Sierra Leone has awarded offshore exploration and production rights to Nigeria-based Marginal Energy  Limited as part of efforts to revive interest in its under-explored petroleum sector.

The Petroleum Directorate of Sierra Leone (PDSL) signed the licence agreement on Thursday, granting the Nigerian independent company rights over five offshore blocks: G-145, G-146, G-147, G-160, and G-161. The blocks cover a total area of approximately 6,800 square kilometres. Under the deal, Marginal Energy has committed to an extensive seismic and drilling programme, with expected exploration spending exceeding $225 million.

The agreement gives the Sierra Leonean state a 10% carried interest in oil projects and 5% in gas projects during the exploration and development phases. The government also has the option to acquire an additional participating interest of up to 9% on a paid basis once production commences. The signing took place at the Invest in African Energy conference in Paris, where Sierra Leone has been actively promoting its offshore licensing opportunities to international investors.
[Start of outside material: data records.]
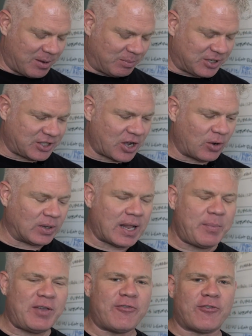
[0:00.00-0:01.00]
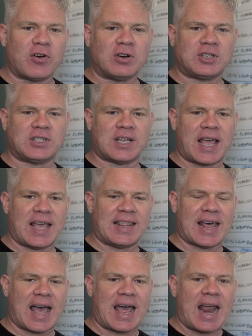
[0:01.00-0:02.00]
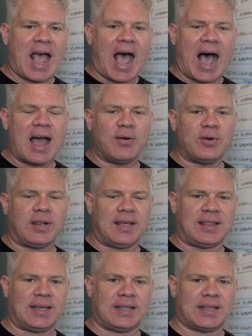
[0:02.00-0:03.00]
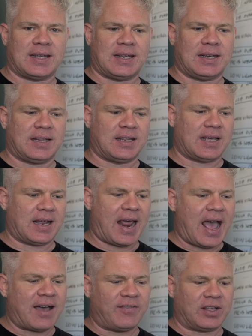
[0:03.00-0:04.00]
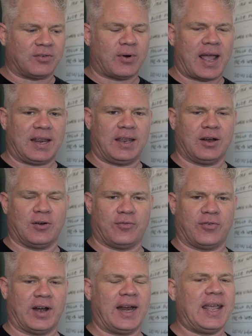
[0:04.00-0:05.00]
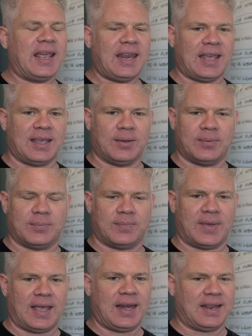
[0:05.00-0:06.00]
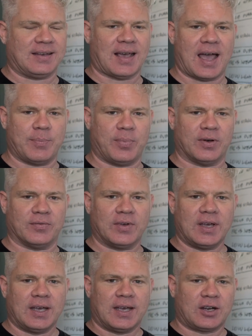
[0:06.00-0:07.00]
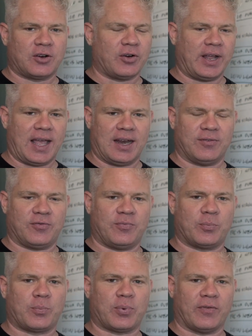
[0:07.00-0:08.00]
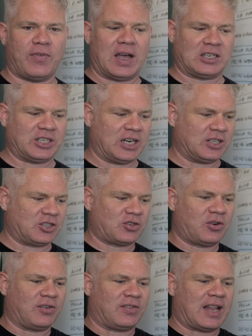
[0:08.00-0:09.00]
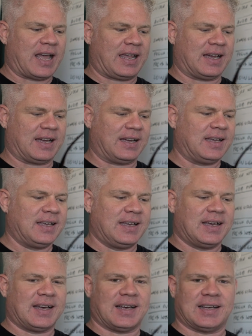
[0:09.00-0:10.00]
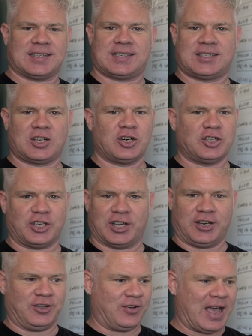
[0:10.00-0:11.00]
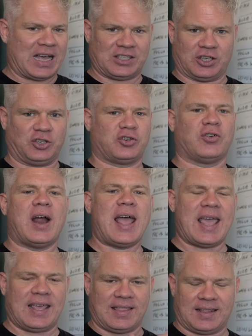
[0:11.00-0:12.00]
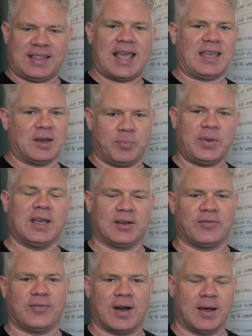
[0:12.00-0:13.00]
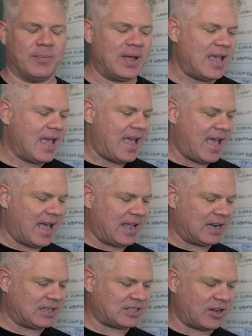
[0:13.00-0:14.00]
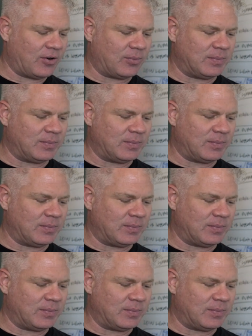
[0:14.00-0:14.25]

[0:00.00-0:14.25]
So let me first say that I really think that having the right gear for any type of creative profession is sort of like a surgeon who has a tray that they can pick from. And so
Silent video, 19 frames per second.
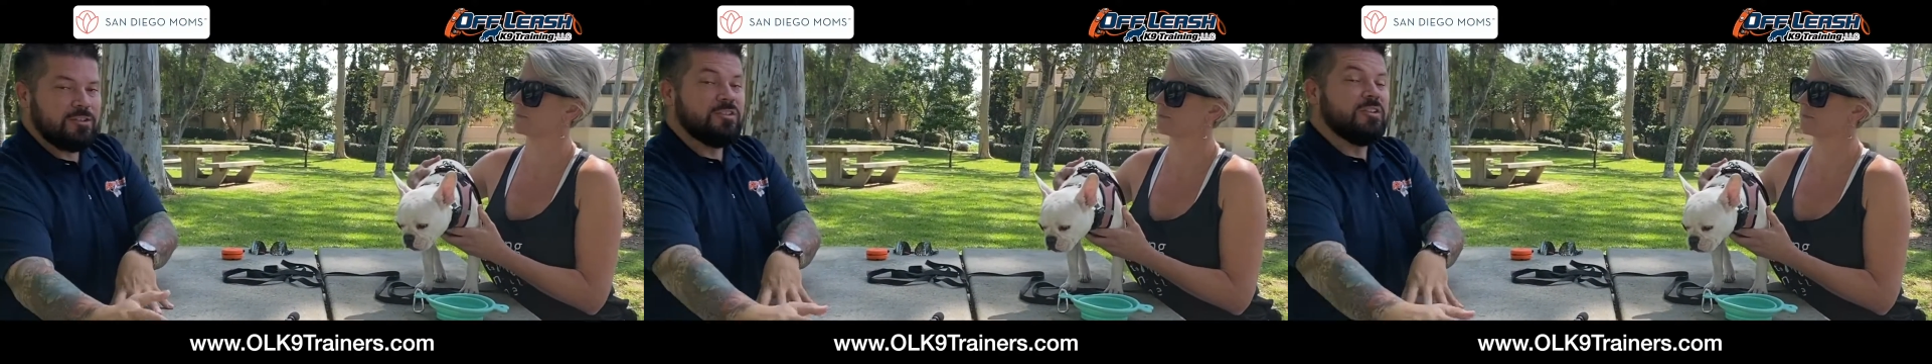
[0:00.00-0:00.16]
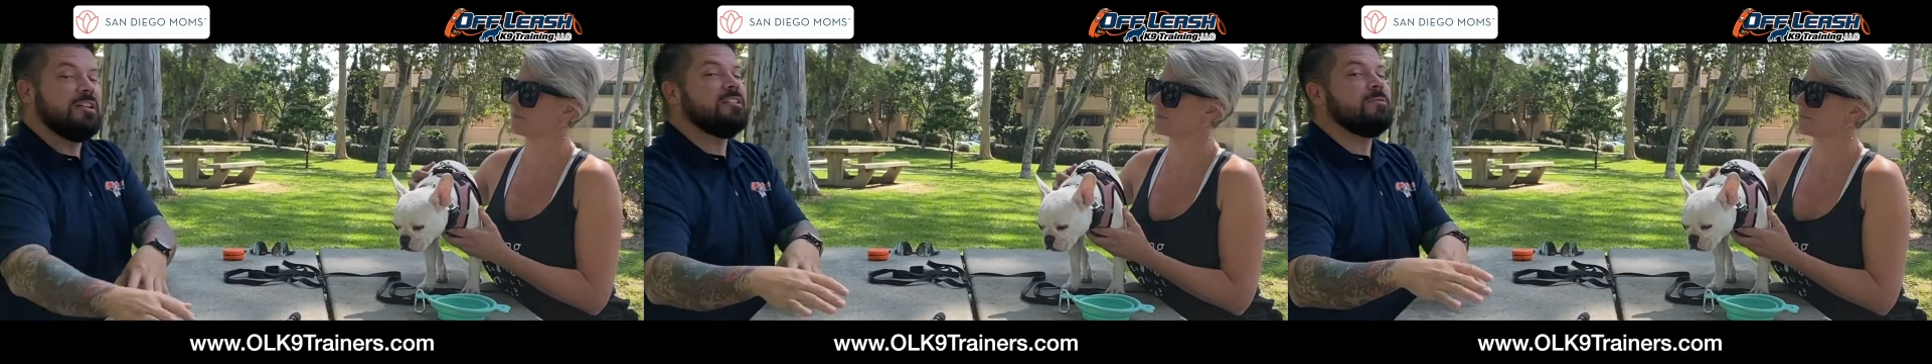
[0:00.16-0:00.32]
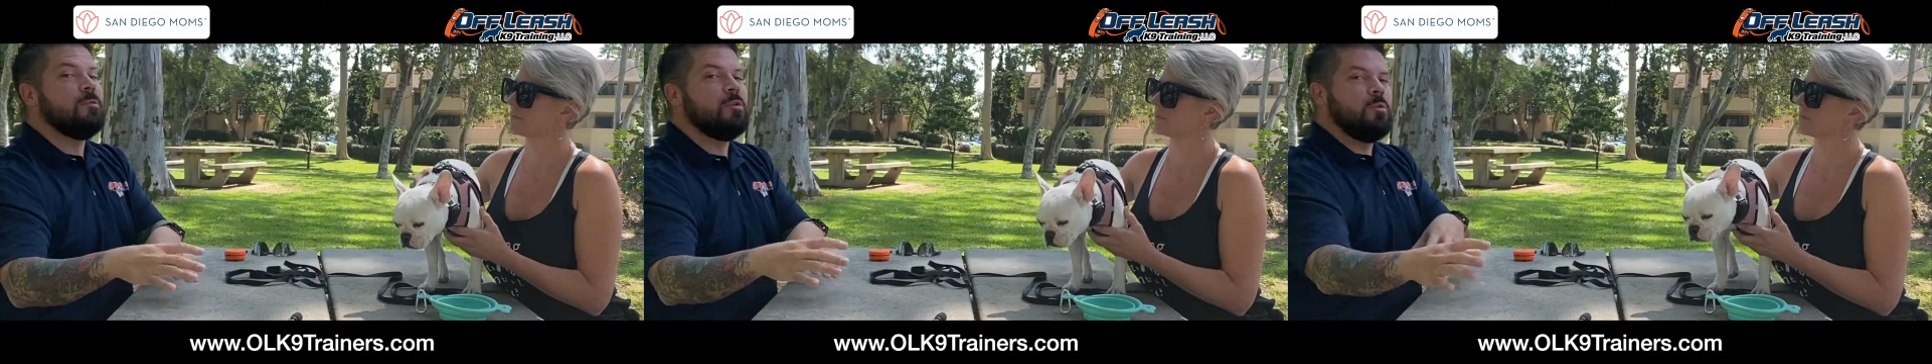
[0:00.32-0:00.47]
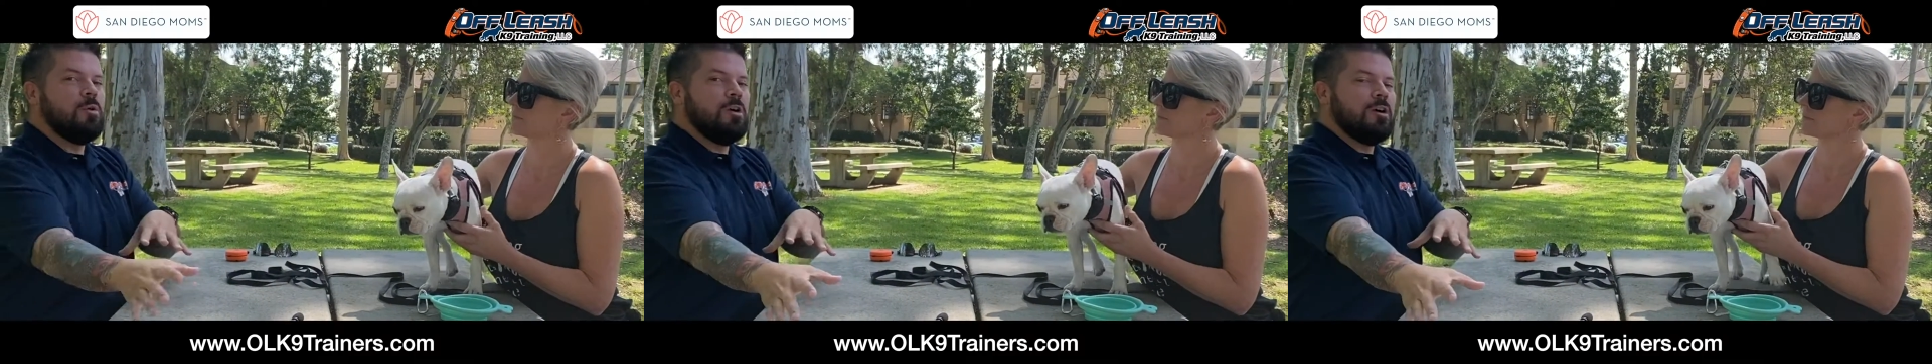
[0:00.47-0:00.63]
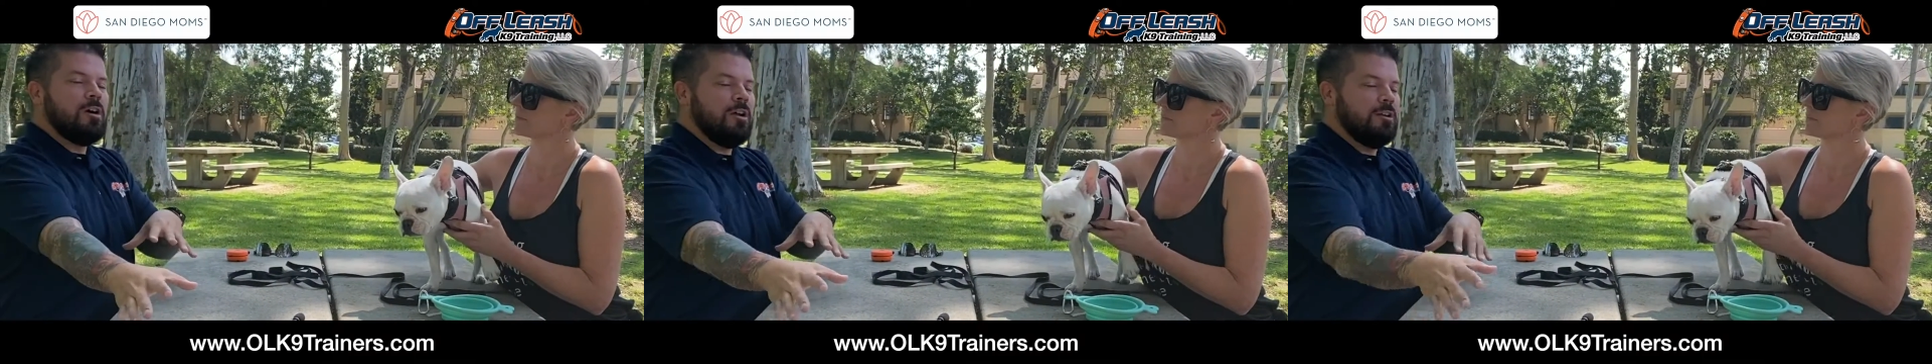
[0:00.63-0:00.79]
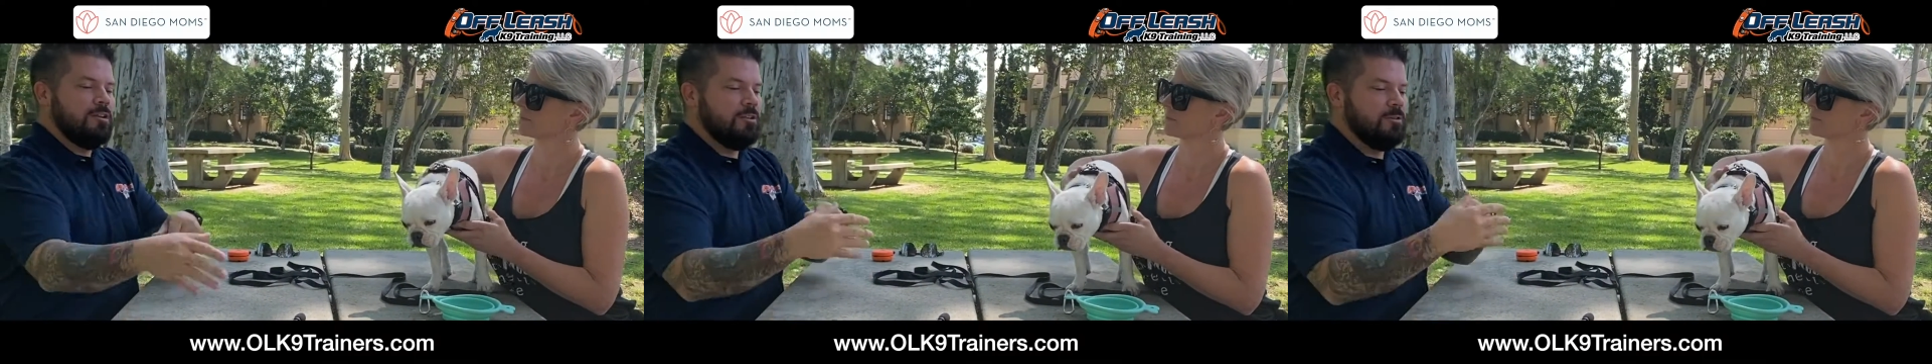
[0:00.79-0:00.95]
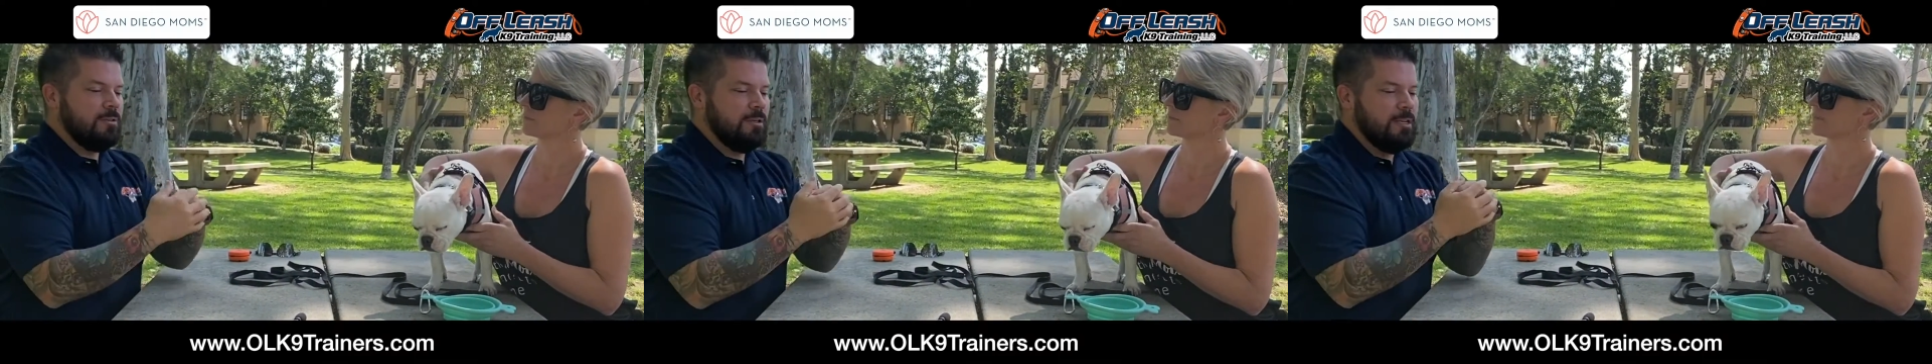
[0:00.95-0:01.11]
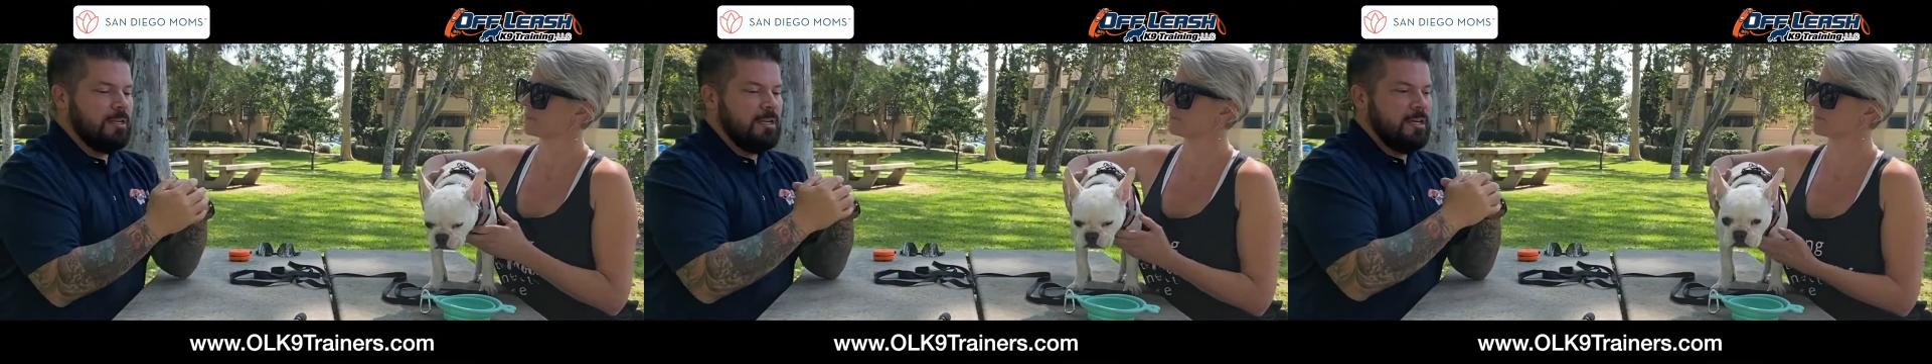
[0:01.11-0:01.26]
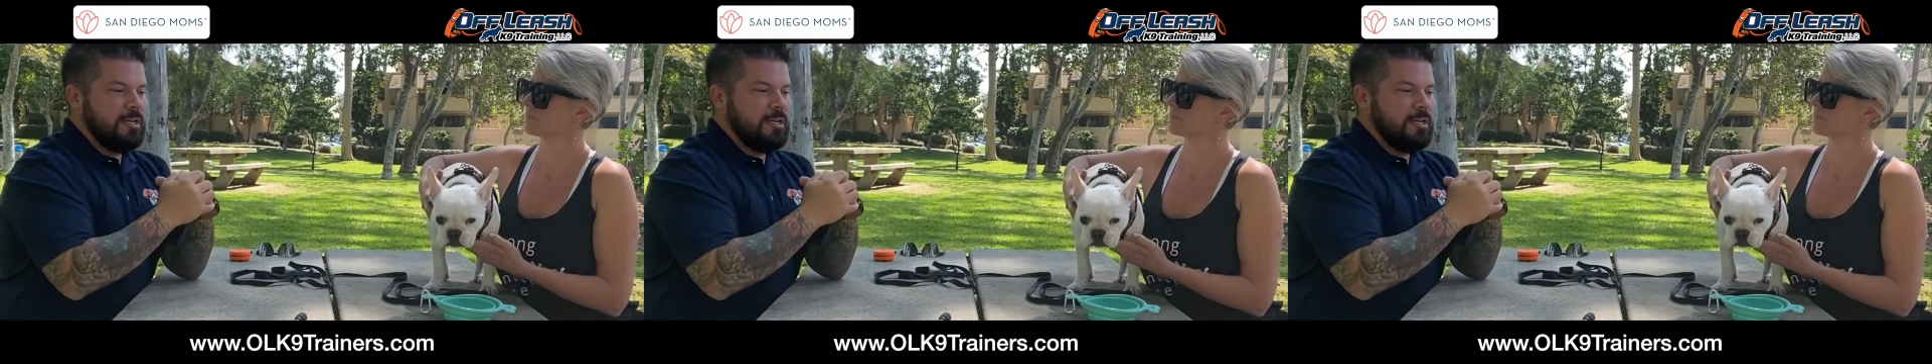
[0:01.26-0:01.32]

So it is more work on you.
President Julius Maada Bio welcomed the agreement, stating it demonstrates the government’s commitment to developing the country’s petroleum resources while ensuring maximum benefits for Sierra Leoneans. The deal comes as Sierra Leone prepares a new offshore licensing round supported by fresh seismic data aimed at rekindling interest in its frontier basin.

On Wednesday, the country also signed a reconnaissance permit with oil major Shell to conduct geological and geophysical studies across 19 offshore blocks.

Marginal Energy is a Nigerian independent oil and gas company focused on upstream exploration and production, with particular expertise in the development of marginal fields.